* _Exercise instructions_
A faithful copy of the listing below is needed, with its pictures left out.
--- START ---
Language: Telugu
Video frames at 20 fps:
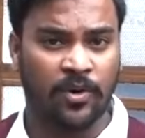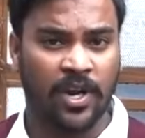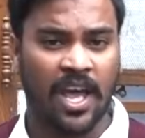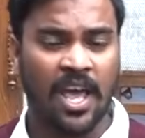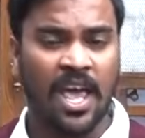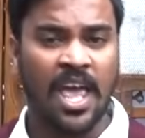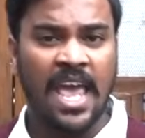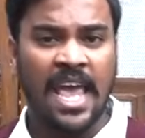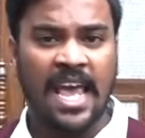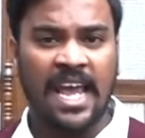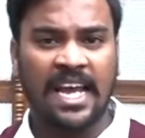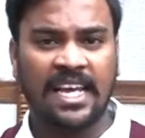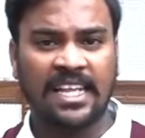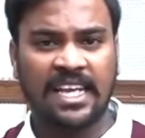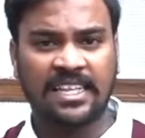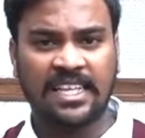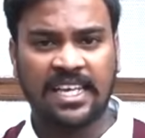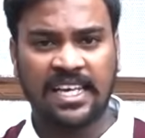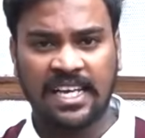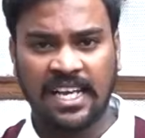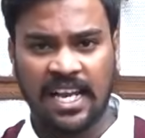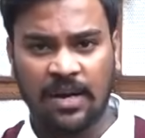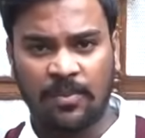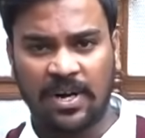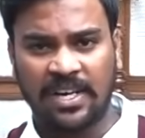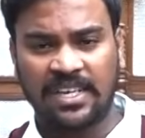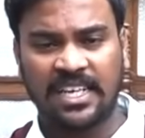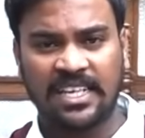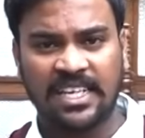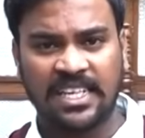కూడా ఏదైతే ఇలా
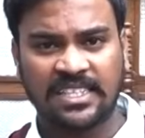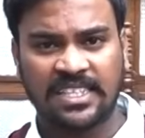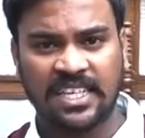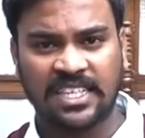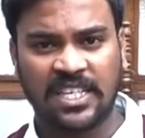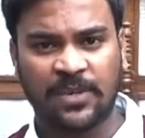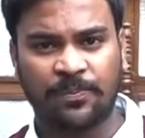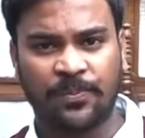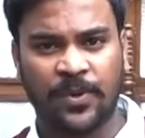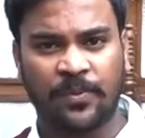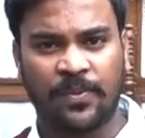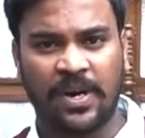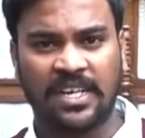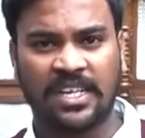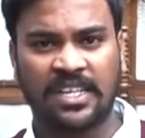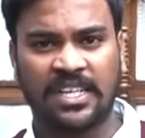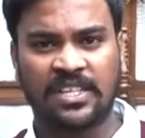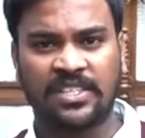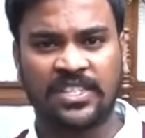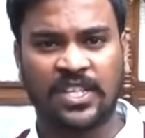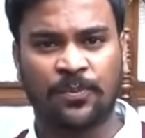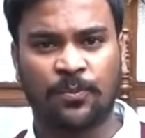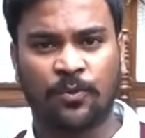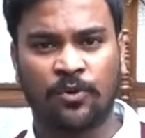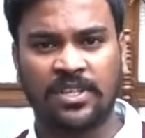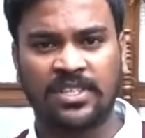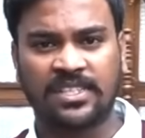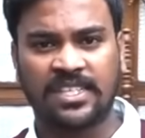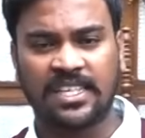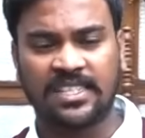మర్డర్ చేసినని చెప్పి బయట తెలిస్తే
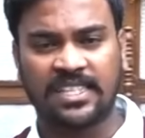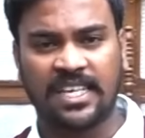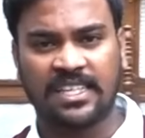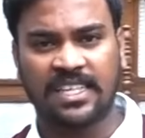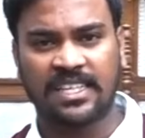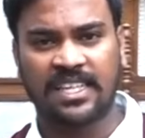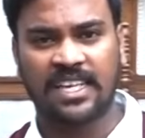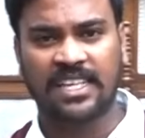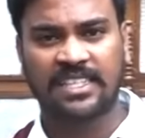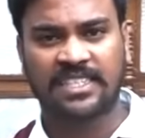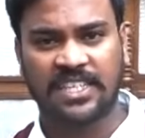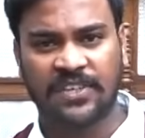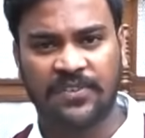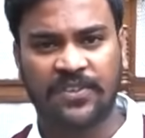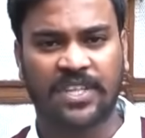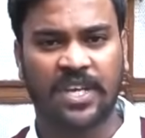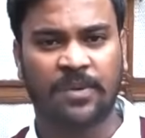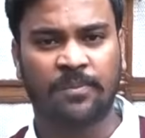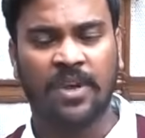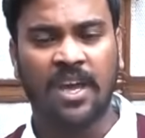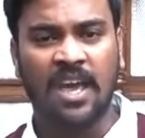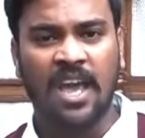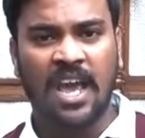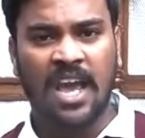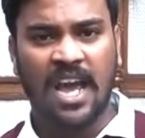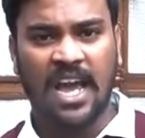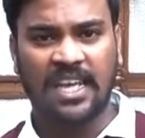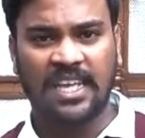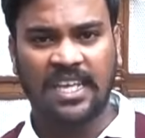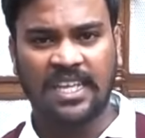పోలీస్ కేసు అయితే తన జీవితం
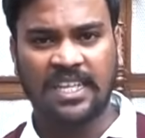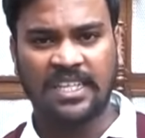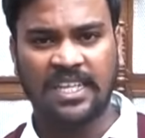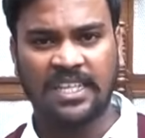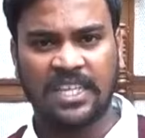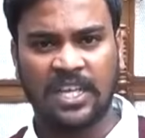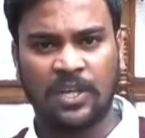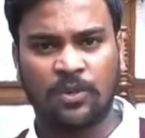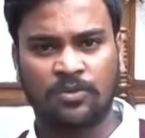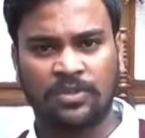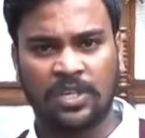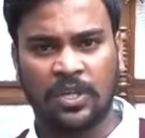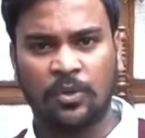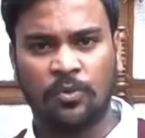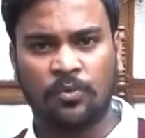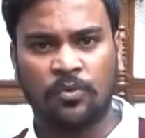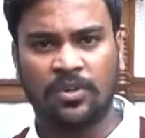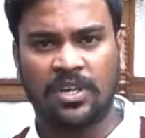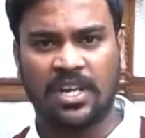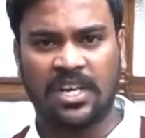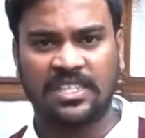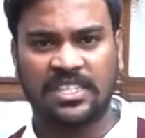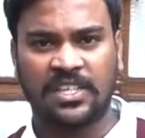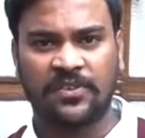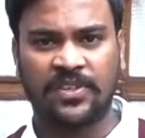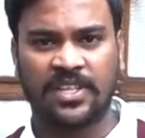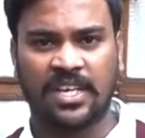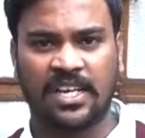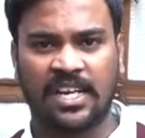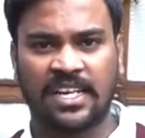ఏదైతే తను చదువుకుంటున్న
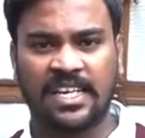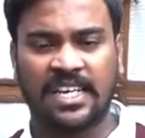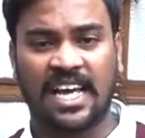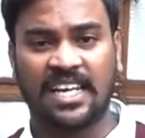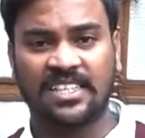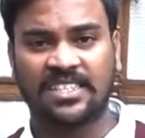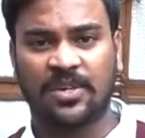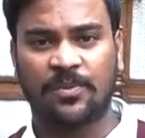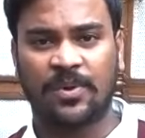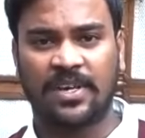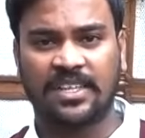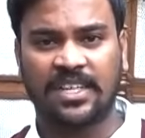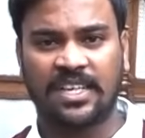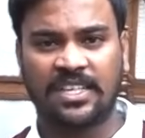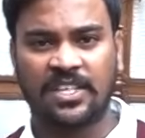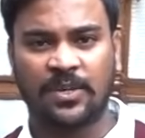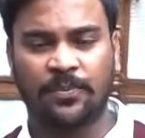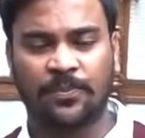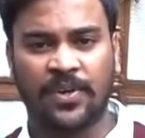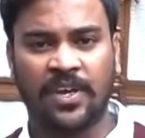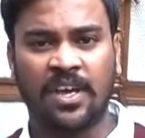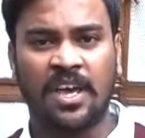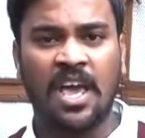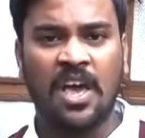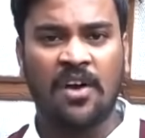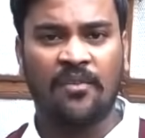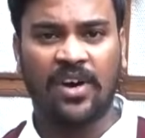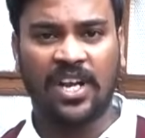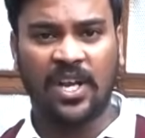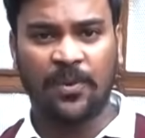జీవితాలన్నీ నాశనం అయితే అని చెప్పి
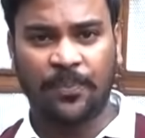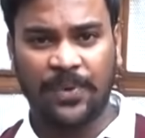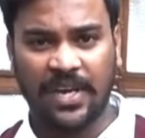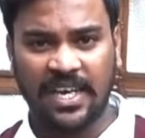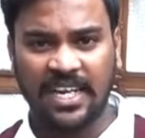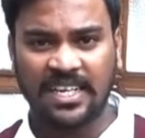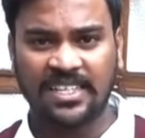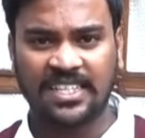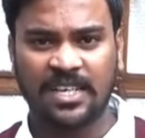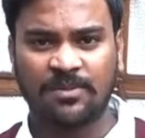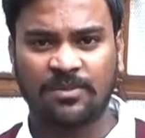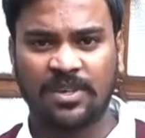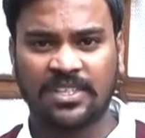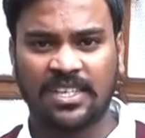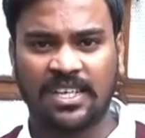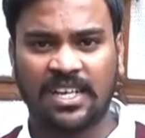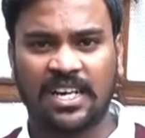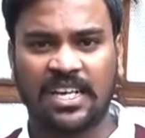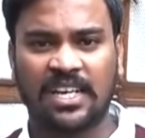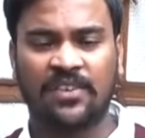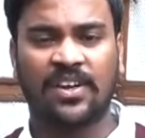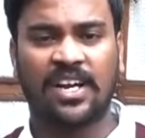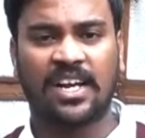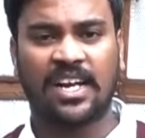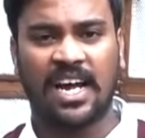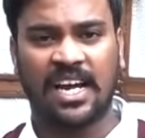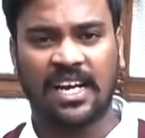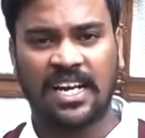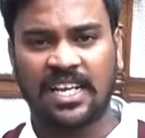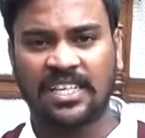వాళ్ళ పేరెంట్స్ ఏం చేశారంటే వాళ్ళ
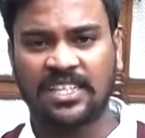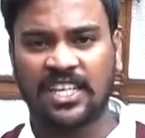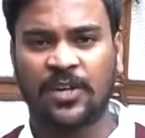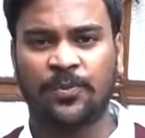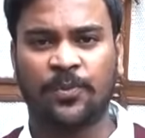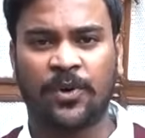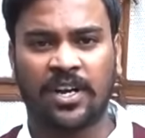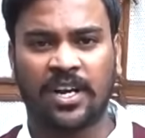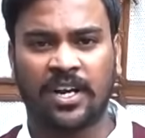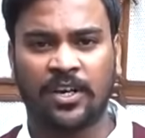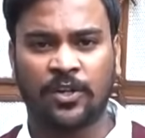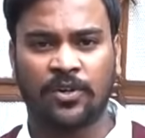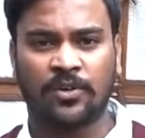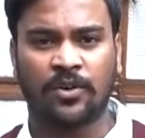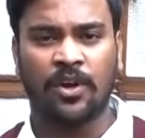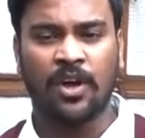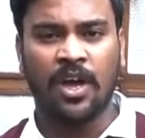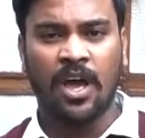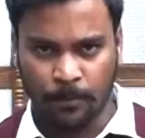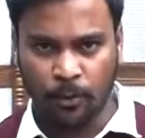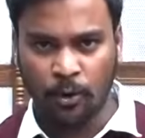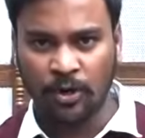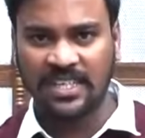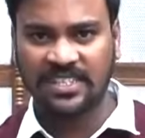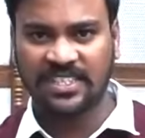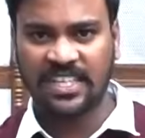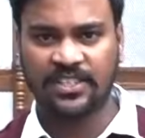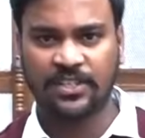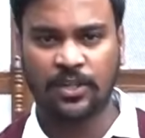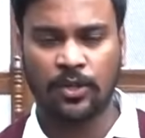నాన్ననే చనిపోయినట్టు
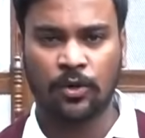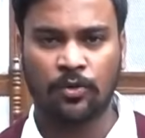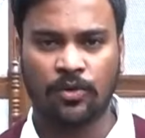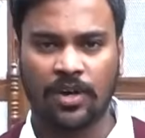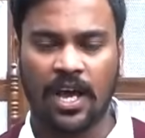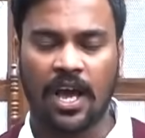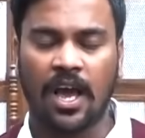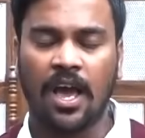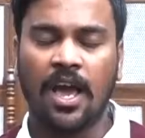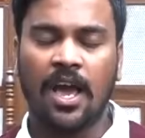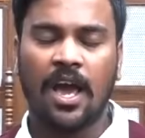పోలీస్ స్టేషన్లో కూడా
--- END ---
* _Expected answer_
Language: Telugu
Video frames at 20 fps:
కూడా ఏదైతే ఇలా
మర్డర్ చేసినని చెప్పి బయట తెలిస్తే
పోలీస్ కేసు అయితే తన జీవితం
ఏదైతే తను చదువుకుంటున్న
జీవితాలన్నీ నాశనం అయితే అని చెప్పి
వాళ్ళ పేరెంట్స్ ఏం చేశారంటే వాళ్ళ
నాన్ననే చనిపోయినట్టు
పోలీస్ స్టేషన్లో కూడా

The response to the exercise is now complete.